С тихим и душевно нездоровым меланхоликом Рогожским все было понятно. Из заключения под стражу он был отпущен с настоятельным увещеванием впредь более не беспокоить служителей Судебной палаты и Окружного суда своими небылицами. Иван Федорович вновь принялся за Васю Жилина, который, слава Богу, не дал деру в дальние края и продолжал проживать в качестве жильца на квартире убиенной Анфисы Петровой, вполне уверовав, что в ее деле все обошлось.
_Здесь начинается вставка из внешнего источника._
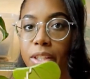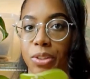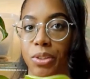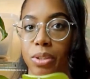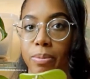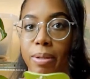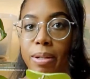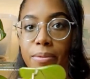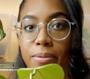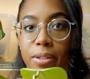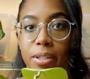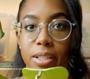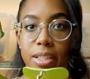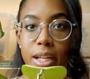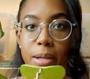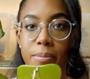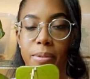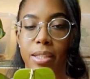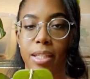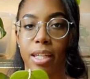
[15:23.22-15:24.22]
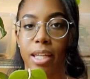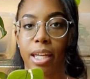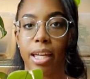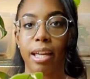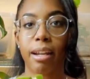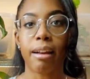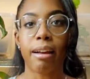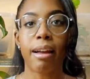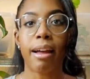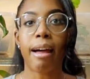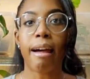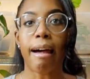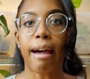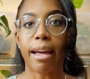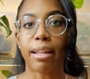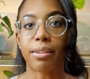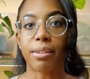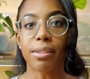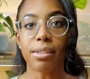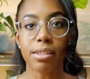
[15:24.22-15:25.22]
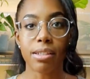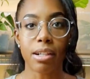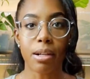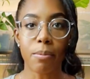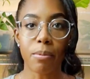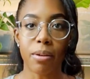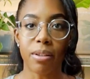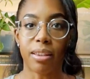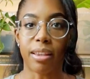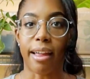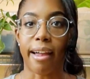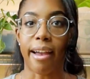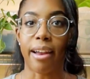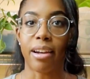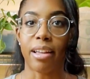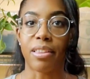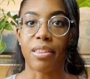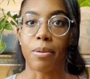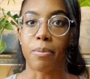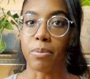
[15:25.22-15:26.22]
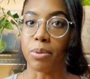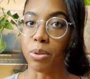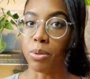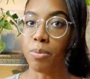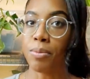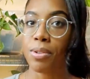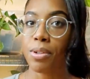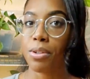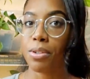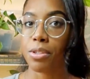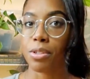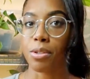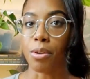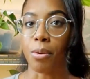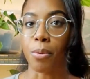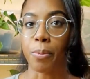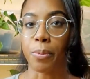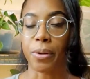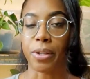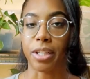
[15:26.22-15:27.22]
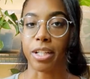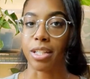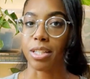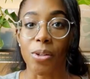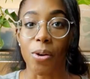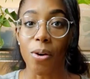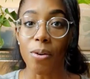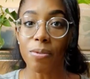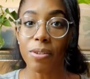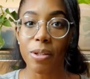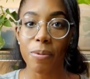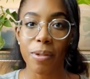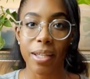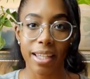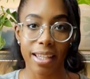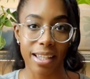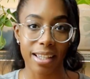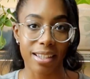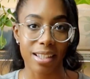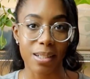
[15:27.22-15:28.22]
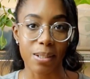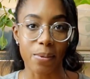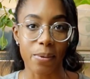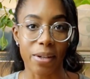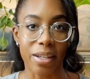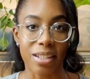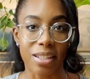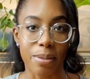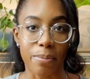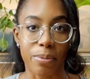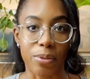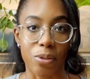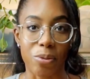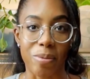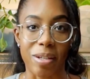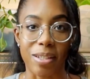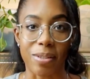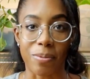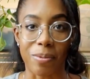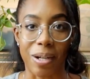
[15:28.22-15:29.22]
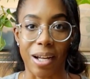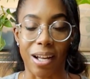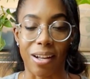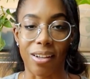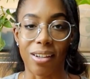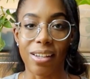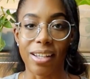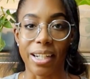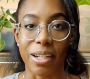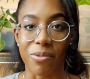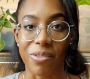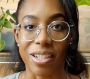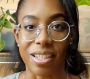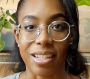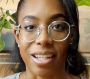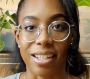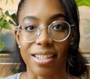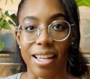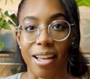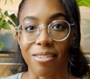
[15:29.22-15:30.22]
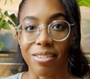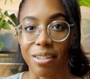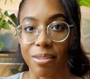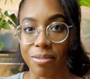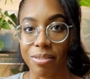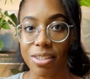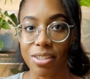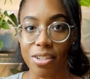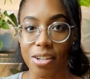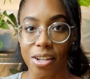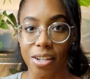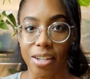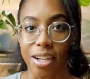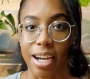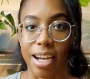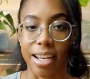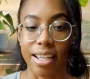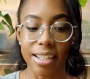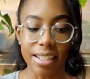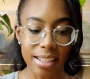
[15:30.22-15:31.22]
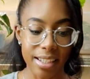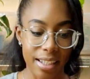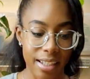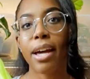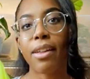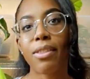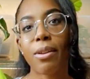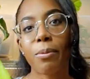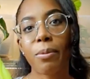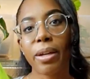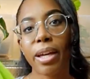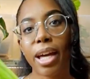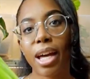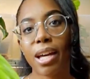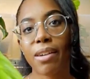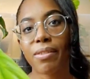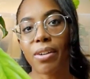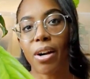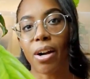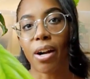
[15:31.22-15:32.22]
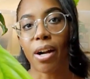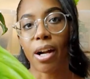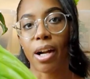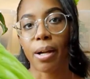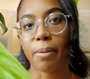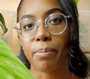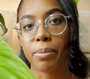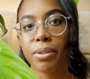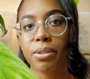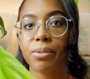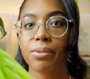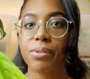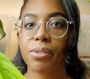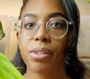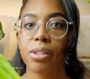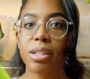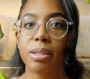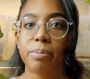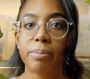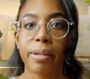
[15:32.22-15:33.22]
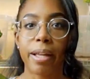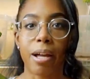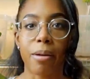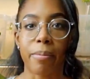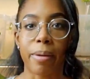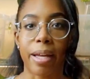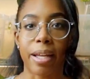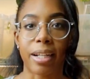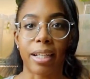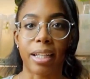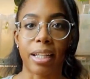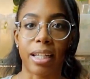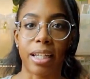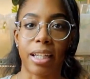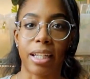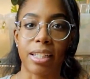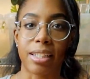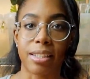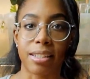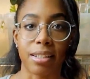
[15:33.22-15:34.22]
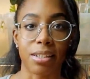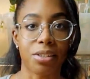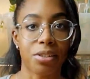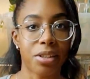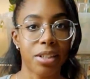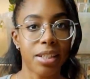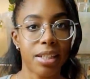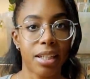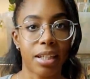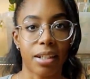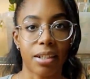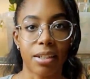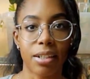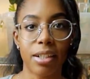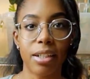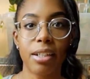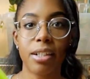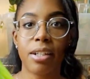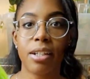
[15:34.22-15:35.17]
This was my first time seeing it. I looked it up online and the blooms are so pretty. So hopefully we can get this Hoya to bloom as well. And if it does, I'll definitely show you guys. And then we have our beautiful Ploumani citrus here.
Ан нет, не обошлось. Иван Федорович, используя различные приемы ведения допроса, изложенные в специальной брошюре сугубо для служебного пользования судебных следователей и полицейских дознавателей, получил в конце концов от Жилина признательные показания. Вскоре он сознался в том, что убил Анфису Петрову с целью совершения кражи, а ее детей был вынужден убить как свидетелей своего законопротивного деяния. Умеют они, судебные следователи, сбить подследственного с панталыку и нагнать жути, после чего вызвать человека на откровенность и развязать у него язык, посулив минимум того, что они на самом деле могут. К тому же было похоже, что к злодеянию Василий Жилин специально не готовился, поэтому для себя Иван Федорович классифицировал содеянное Жилиным как непредумышленное преступление с внезапно возникшим умыслом. То есть не подпадающее под высшую меру наказания.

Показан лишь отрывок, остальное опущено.